Allonnes! It was hopeless to contemplate their cooperation at that distance. They had been gone eleven hours—ordered off not long after his own departure yesterday. And Saint-Etienne had seemed so certain of remaining! Still a little stunned, Aymar watched Hirondelle trying to eat the honeysuckle on the trellis, and thought of the words used in this place only yesterday about the cats and the mouse. Who was going to be the mouse now?

He pulled himself together. Though there could be no triumphant coup for him, there need be no disaster. Having allowed plenty of time for Saint-Etienne's infantry to get to Pont-aux-Rochers before Colonel Richard could possibly reach it, he naturally had ample time to ride beyond it himself.

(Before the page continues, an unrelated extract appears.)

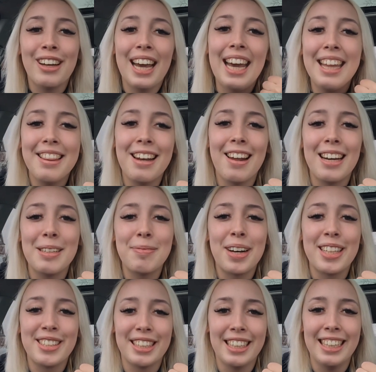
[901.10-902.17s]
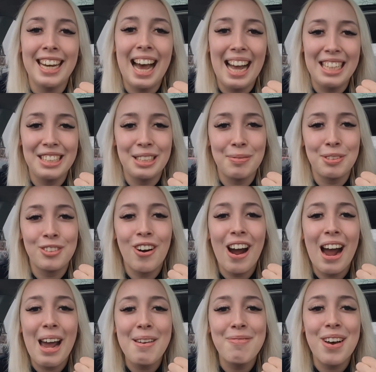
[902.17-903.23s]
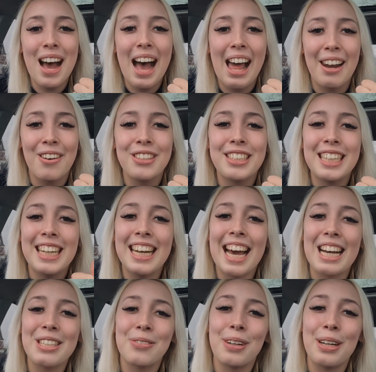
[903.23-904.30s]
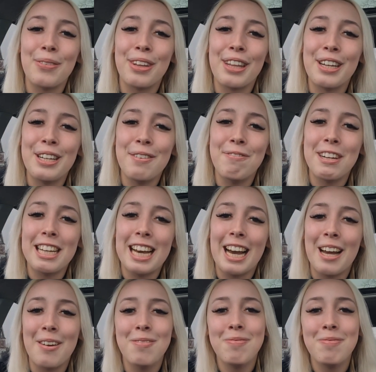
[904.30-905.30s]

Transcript: hit the like button and subscribe, and I'll see you next week with a new video.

"Get me a glass of wine and a crust," he said hurriedly as the host emerged half dressed, "and tell me, have you that English horse of yours? I want him saddled at once, then—no, I'll do it myself while you fetch me the wine. I shall do better to have a fresh horse, for I must ride like the devil now to the cross-roads on the other side of Pont-aux-Rochers."

"Pont-aux-Rochers?" said the innkeeper. "Then you will be better advised, Monsieur le Vicomte, to make a detour by Plélan and cross at the ford, for the Blues' patrols may very well be out in strength on the other road. I am not sure of it, but there were rumours last night."

Aymar remembered the shot in the night. He could not afford to meet any patrols. "I will go round by Plélan then—but even so I can do it," he added to himself. "Quick, the stable key!"

Yes, he could easily do it, even by the longer route. He kept assuring himself of that over and over again, as the English horse carried him down the way by the ravine at a pace little short of dangerous.

Who could have foreseen this horrible trick of Fate? Or had he been incredibly rash in staking so much on Saint-Etienne's continued presence at Keraven? Surely not, since Saint-Etienne had his orders to remain there for three days, and on that assumption they had all but completed their joint plan against the Imperialists. And, good God, even had he known that there was a possibility of the regiment's being ordered off, could he have done otherwise? Could he have left Avoye to perish, even if this scheme were hazardous?

But it was not of Avoye now that he was thinking as he galloped on under the imminent sunrise. Despite the knowledge that, with a horse like this beneath him, he could get across the river and intercept de Fresne well before the latter reached Pont-aux-Rochers, his mind was obsessed with horrible little vignettes of what would happen if by any ultimate chance he failed to do it. He tried to shut them from his mental vision, encouraging his horse, but husbanding him as a good rider can, for almost everything depended on his staying power—himself unconscious of fatigue, though he had been in the saddle, without much intermission, since ten o'clock yesterday morning.

By five o'clock he was on the Lande of Languédias, a desolate heathy patch of country, riding very hard under clouds and wind. For time, it seemed to him, was going even faster than he—or perhaps it was only that the nervous strain was beginning to tell on him. And his thoughts went faster than either. He wondered what Avoye were doing if . . . O God, not if! . . . she were alive. Yes, she was alive . . . free . . . he was sure of it. . . . Rather, what were they saying of him, Colonel Richard and his officers, as they marched to lie in wait at Pont-aux-Rochers, unaware that he was racing them by the other road—racing to stop what he himself had set in motion?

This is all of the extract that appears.